Stored data entries:
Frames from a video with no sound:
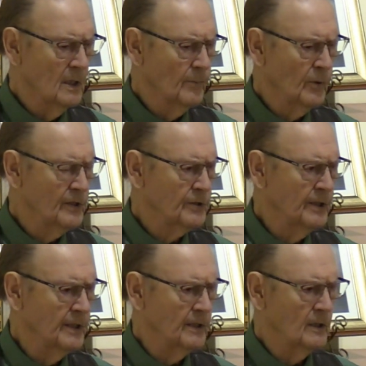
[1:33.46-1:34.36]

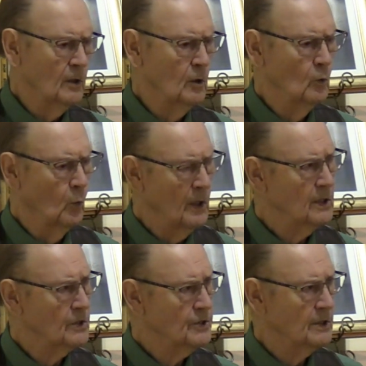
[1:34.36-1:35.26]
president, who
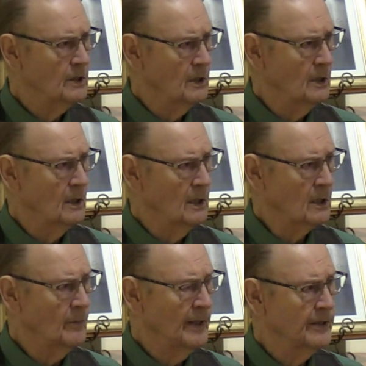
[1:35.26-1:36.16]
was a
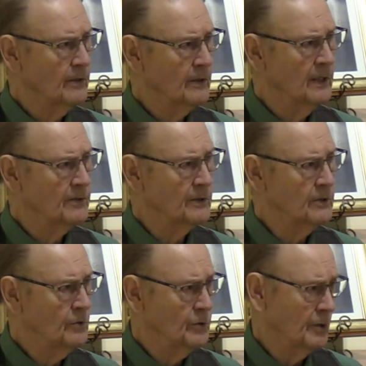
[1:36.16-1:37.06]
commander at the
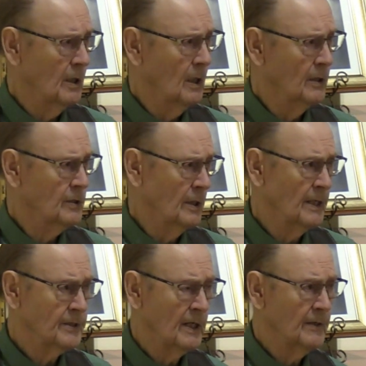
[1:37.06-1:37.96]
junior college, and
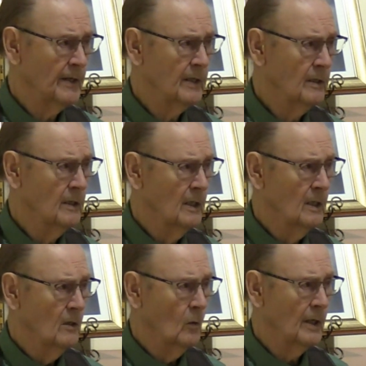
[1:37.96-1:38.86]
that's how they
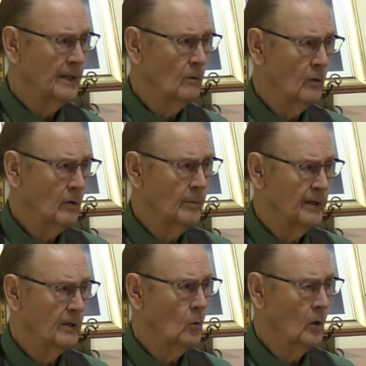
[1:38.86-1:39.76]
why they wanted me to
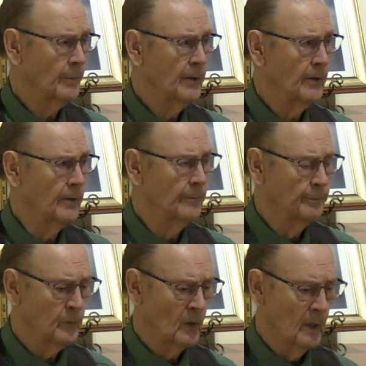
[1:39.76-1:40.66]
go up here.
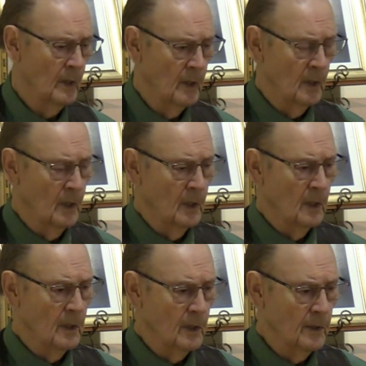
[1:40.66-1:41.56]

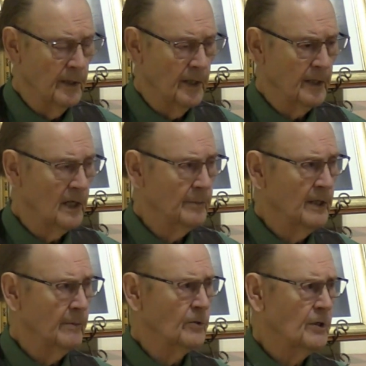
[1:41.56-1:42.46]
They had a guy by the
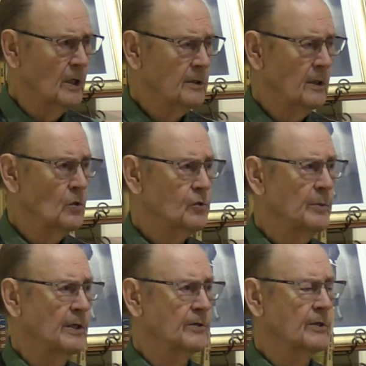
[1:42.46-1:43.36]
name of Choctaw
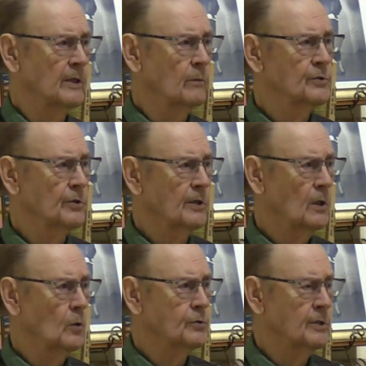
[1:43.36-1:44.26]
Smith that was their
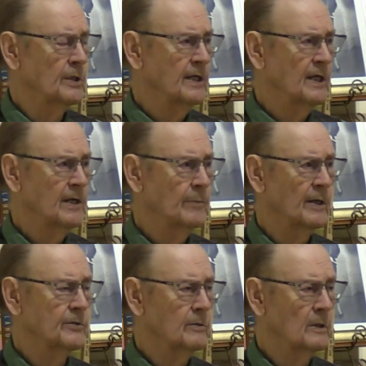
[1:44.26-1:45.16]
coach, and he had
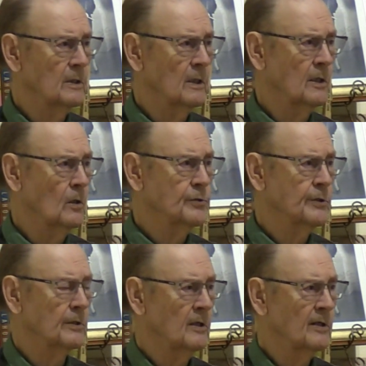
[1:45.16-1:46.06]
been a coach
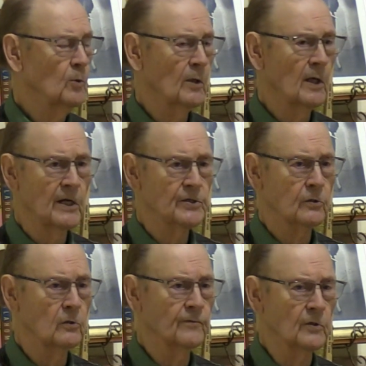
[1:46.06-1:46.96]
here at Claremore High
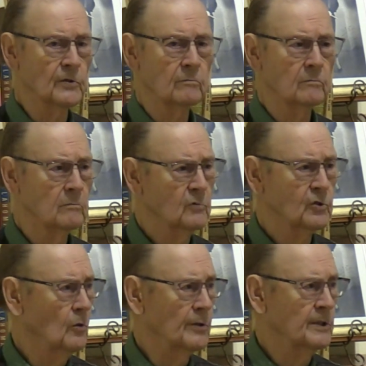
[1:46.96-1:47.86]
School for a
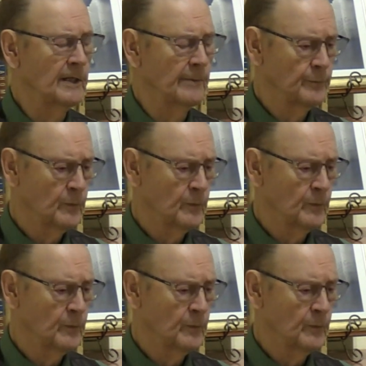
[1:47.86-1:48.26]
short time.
* * *
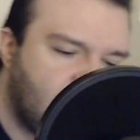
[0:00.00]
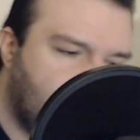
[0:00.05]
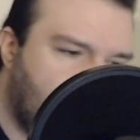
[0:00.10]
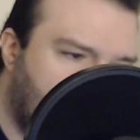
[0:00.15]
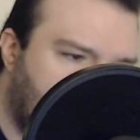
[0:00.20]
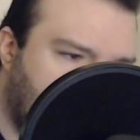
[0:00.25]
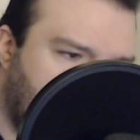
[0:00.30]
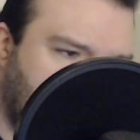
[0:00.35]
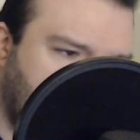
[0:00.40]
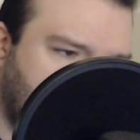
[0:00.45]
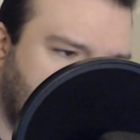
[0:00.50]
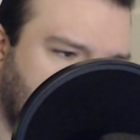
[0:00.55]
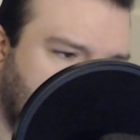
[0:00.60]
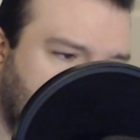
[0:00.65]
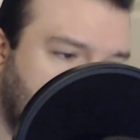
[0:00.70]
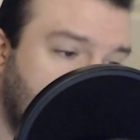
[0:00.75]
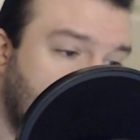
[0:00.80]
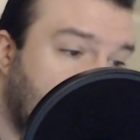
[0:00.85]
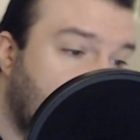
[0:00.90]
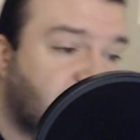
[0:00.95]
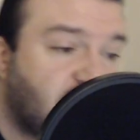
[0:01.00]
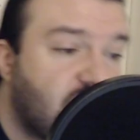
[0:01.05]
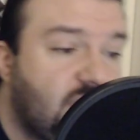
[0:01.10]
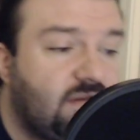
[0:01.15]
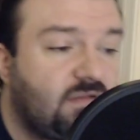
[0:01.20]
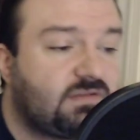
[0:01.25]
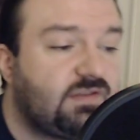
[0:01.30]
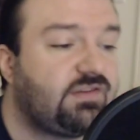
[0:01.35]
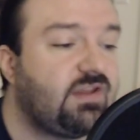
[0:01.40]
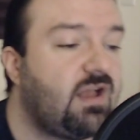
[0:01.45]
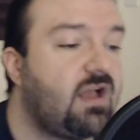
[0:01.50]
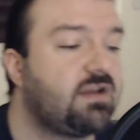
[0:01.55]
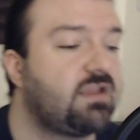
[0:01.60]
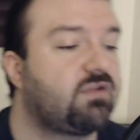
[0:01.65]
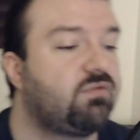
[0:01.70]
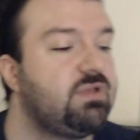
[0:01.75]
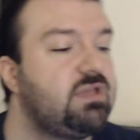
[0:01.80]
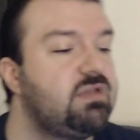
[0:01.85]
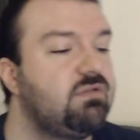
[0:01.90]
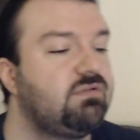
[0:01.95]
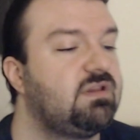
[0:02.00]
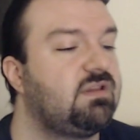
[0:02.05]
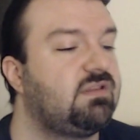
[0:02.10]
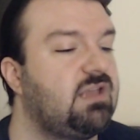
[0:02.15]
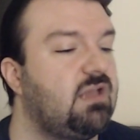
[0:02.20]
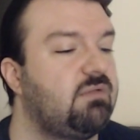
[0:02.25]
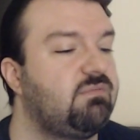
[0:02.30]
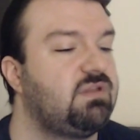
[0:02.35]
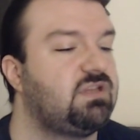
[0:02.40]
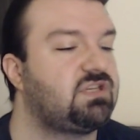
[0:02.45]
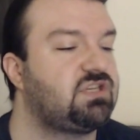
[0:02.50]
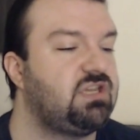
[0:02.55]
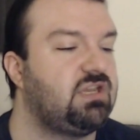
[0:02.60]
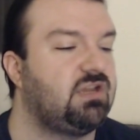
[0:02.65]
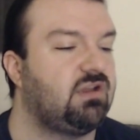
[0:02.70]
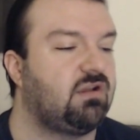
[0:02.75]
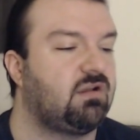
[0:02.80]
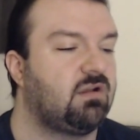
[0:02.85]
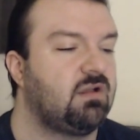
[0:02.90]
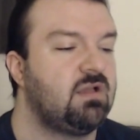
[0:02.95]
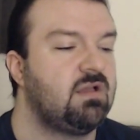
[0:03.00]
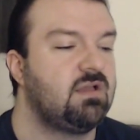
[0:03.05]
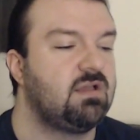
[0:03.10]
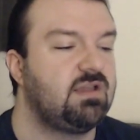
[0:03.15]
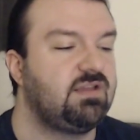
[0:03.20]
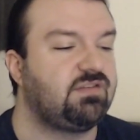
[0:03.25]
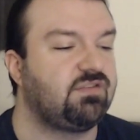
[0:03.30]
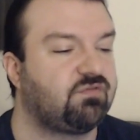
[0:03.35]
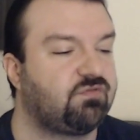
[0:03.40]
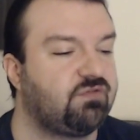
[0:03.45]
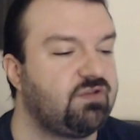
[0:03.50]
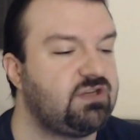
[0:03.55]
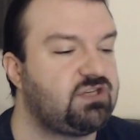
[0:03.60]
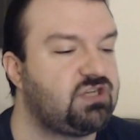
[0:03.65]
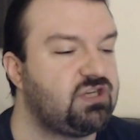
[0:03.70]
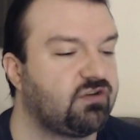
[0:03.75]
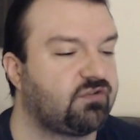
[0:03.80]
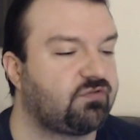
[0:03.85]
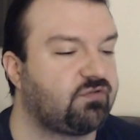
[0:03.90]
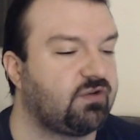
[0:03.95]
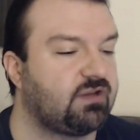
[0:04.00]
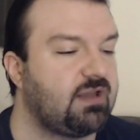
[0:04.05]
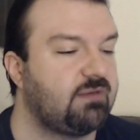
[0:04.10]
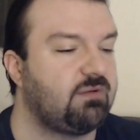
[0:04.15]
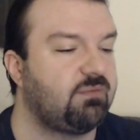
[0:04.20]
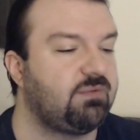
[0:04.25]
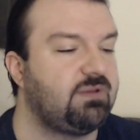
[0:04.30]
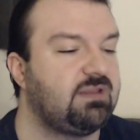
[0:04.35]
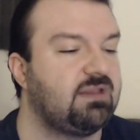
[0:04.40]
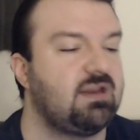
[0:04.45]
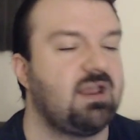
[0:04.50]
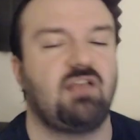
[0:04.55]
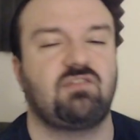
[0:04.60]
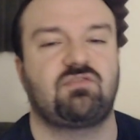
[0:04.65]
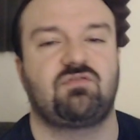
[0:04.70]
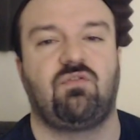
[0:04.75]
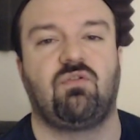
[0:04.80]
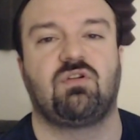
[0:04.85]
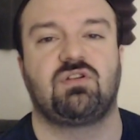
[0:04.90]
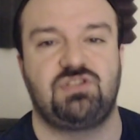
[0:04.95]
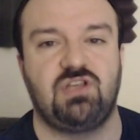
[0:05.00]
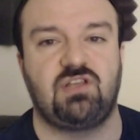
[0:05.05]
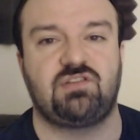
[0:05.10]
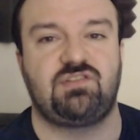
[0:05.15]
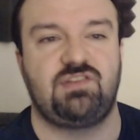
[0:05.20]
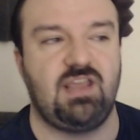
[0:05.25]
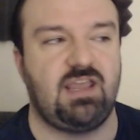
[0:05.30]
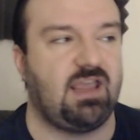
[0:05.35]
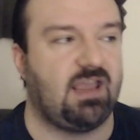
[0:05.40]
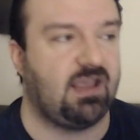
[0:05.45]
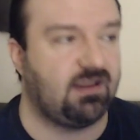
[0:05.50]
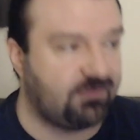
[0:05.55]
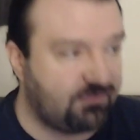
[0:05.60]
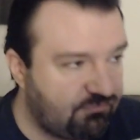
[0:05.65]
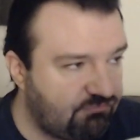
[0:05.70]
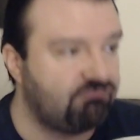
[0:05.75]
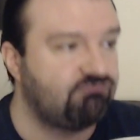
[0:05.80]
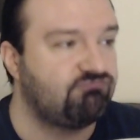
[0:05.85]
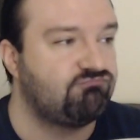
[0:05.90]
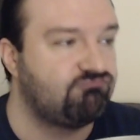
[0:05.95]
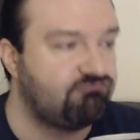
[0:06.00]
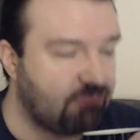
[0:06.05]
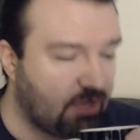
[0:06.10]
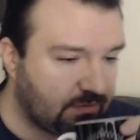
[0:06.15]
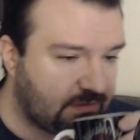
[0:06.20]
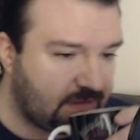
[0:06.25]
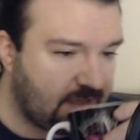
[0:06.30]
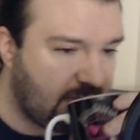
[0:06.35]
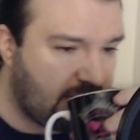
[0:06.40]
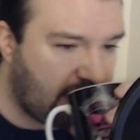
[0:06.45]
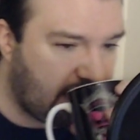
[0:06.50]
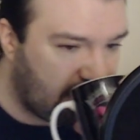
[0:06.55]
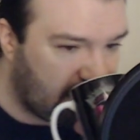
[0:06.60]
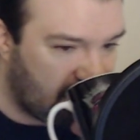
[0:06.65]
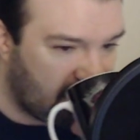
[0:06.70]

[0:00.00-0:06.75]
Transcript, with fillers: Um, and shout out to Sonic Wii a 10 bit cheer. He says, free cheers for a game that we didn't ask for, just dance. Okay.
...
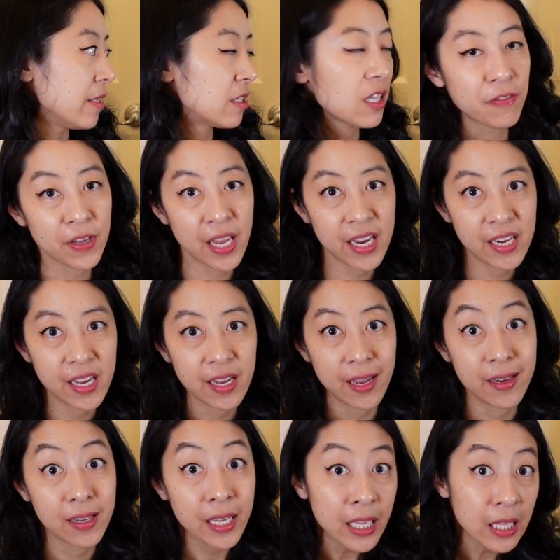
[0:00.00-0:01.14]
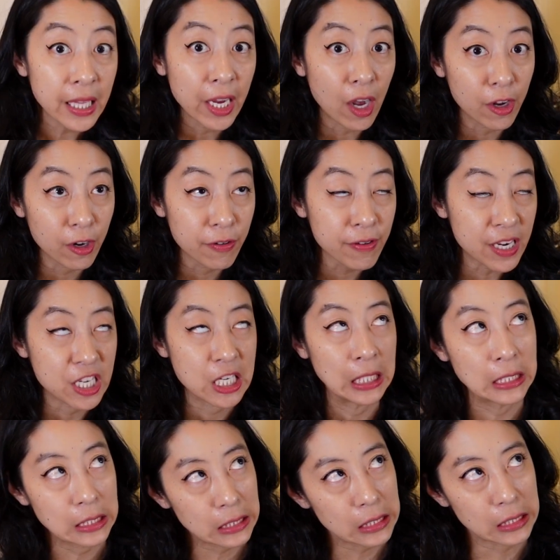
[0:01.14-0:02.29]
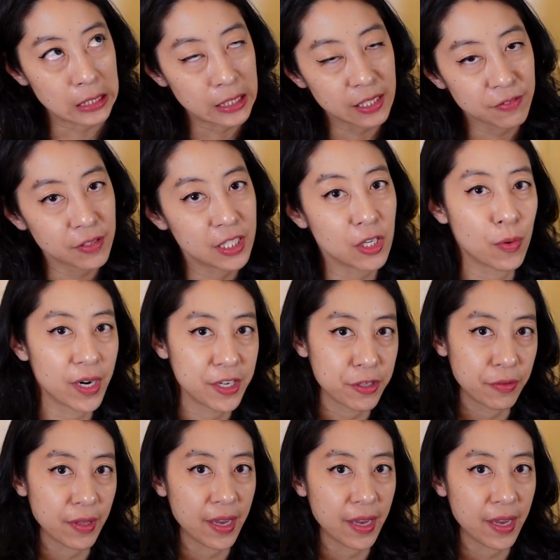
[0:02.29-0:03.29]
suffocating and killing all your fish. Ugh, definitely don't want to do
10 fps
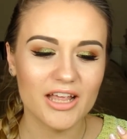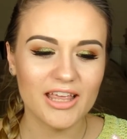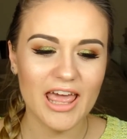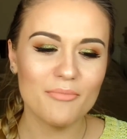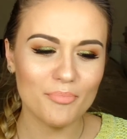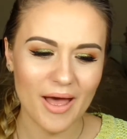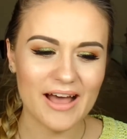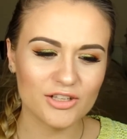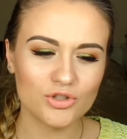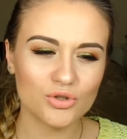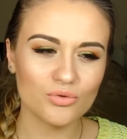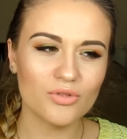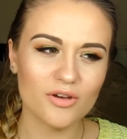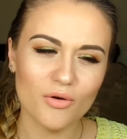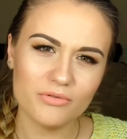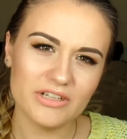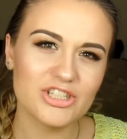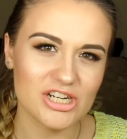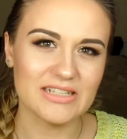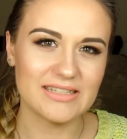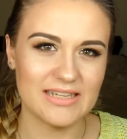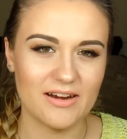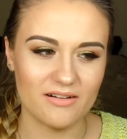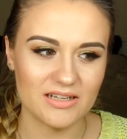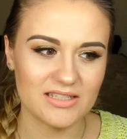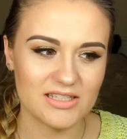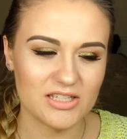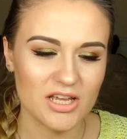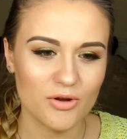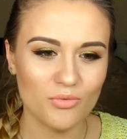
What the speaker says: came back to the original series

**Brief**
Search the data for the word "with" and copy each line where it appears.

**Result below**
Frames from a video with no sound:
Transcript, with fillers: Um, and shout out to Sonic Wii a 10 bit cheer. He says, free cheers for a game that we didn't ask for, just dance. Okay.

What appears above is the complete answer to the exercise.